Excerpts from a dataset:
****

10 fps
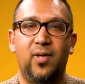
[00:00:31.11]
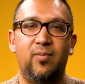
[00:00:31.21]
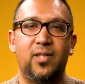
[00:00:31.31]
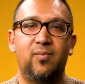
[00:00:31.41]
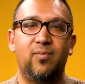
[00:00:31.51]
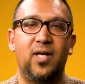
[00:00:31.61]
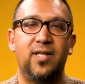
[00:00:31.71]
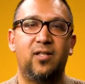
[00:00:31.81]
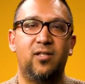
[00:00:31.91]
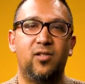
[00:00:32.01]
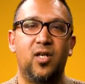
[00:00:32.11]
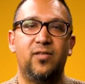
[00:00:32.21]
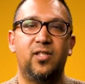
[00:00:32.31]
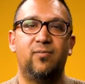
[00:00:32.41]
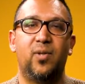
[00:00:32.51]
published by the
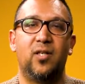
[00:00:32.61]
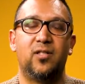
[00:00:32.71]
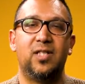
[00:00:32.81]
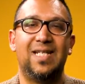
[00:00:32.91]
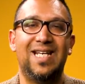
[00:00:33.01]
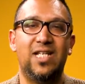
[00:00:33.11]
Conservative Party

****

- _TASK OBJECTIVE_
Exact copies of all the entries, without any pictures, are what the answer must contain.

- _SOLVED EXERCISE_
10 fps
[00:00:31.11]
[00:00:31.21]
[00:00:31.31]
[00:00:31.41]
[00:00:31.51]
[00:00:31.61]
[00:00:31.71]
[00:00:31.81]
[00:00:31.91]
[00:00:32.01]
[00:00:32.11]
[00:00:32.21]
[00:00:32.31]
[00:00:32.41]
[00:00:32.51]
published by the
[00:00:32.61]
[00:00:32.71]
[00:00:32.81]
[00:00:32.91]
[00:00:33.01]
[00:00:33.11]
Conservative Party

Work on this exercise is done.